LORD KINROOS VE GAZİ

LORD KINROOS VE GAZİ – Sesli Dinle

*Atatürkün dış politikası,devleti küçültmek,iç politikası ise kendisinden sonra da iktidarını sürdürmek için bir siyasal sistem idi.

*Mareşal Fevzi Çakmak dizginleri Atatürkün eline vermiş,onun tüm yaptıklarına, engelleme yetkisine rağmen sessiz kalmış,susmayı seçmişti.

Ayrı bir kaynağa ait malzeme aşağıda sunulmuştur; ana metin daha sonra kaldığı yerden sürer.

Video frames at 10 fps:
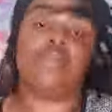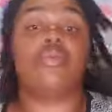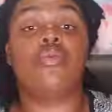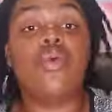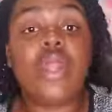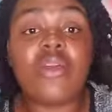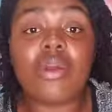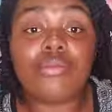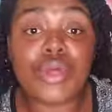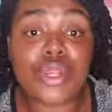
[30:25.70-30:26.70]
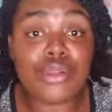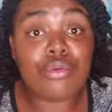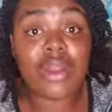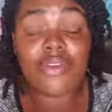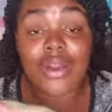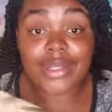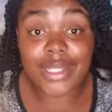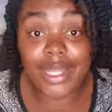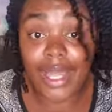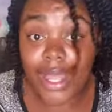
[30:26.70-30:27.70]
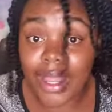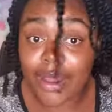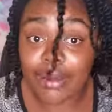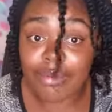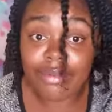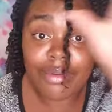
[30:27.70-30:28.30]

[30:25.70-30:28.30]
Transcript: whatever I'm gonna do, whatever hairstyle I have.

*Askeriyede kendisinin inançtan uzak,içki içen,kadınlarla olan ilişkisi,ahlak dışı tavırları tepki çekiyordu.

*O milliyetçilikle solu birleştirdi.Her iki grubun kendisini savunmasının yolunu bulmuştu.

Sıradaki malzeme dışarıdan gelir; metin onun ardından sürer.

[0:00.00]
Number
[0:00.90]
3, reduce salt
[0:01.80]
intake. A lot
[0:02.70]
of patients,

*Rusyada gelişen kominizmle,batıda gelişen milliyetçiliği beraber götürüp,sentezleme yolunu tercih etti.

-Tam da Ziya Gökalp-i yansıtıyordu.Öyle ki annesinin ölümünde bile ağlamayan Gazi,Gökalp-in ölümünde ağlamıştı.

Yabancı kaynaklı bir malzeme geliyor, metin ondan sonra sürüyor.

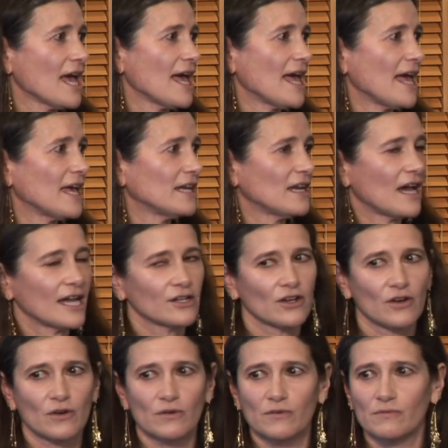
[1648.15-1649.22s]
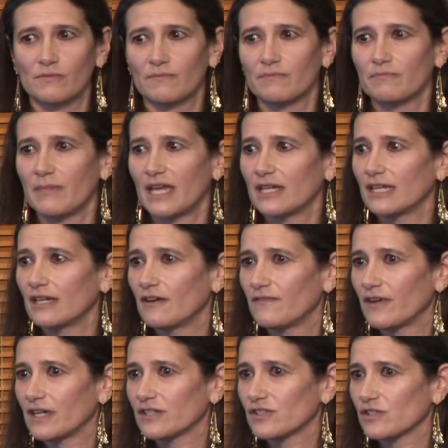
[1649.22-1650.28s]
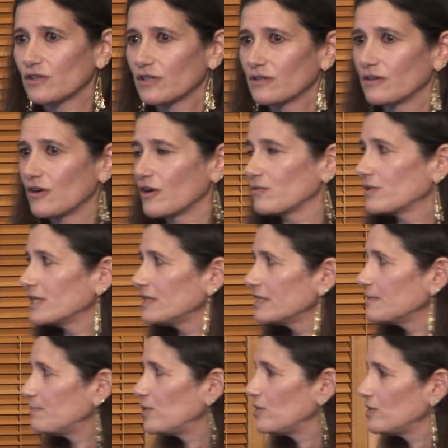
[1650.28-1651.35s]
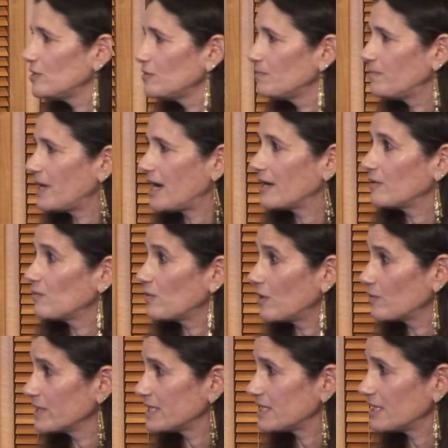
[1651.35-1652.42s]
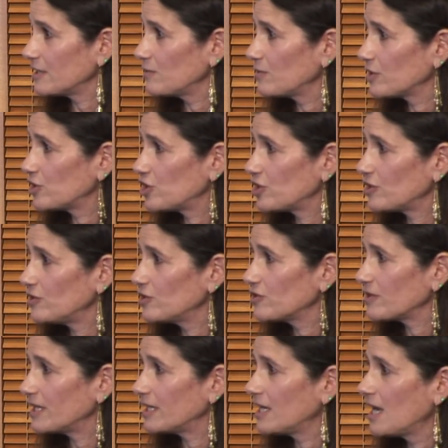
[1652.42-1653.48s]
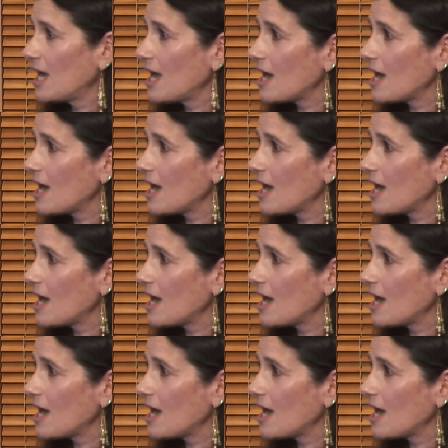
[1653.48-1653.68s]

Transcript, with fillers: And I know many of us are, are really pulled by what we see with children.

*Tevfik Fikret ve Abdullah Cevdet-in materyalist ve ateist görüşünü benimserken, Gökalp-inde milliyetçilik yönünü topluma empoze ediyordu.

Tüm hayatındaki siyaseti ve yönetimi bu minval üzere oldu.

Belli bir hedefe ulaşmak için her seferinde dini bir alet olarak kullandı.

Bunu Mısırdaki subaya karşı da gösterdi,Trablustaki Sünusilere,Kahiredeki şeyhlere ve onları toplamaya,birinci meclisi sarıklı ve şeyhlerle ve dualarla açmaya giderken,bizde de padişahtan kendi üstlerine karşı da gösteriş yolunu seçti.Tepki çekmemek için…

Kullandığı dini eline iktidar geçince devre dışı bırakma yoluna gitti.

Bu uğurda en acımasız uygulamalara ve uyduruk ve keyfi küfri kanunlara baş vuruldu.

*Aslında iç ve dıştaki kargaşalar,Gazinin yol taşlarını döşüyordu.

O kaosun bir ürünü idi.

*İngilizler daha o subay iken şu hükümlerini vermişlerdi:”Ona dikkak edin,çok yükselecektir.”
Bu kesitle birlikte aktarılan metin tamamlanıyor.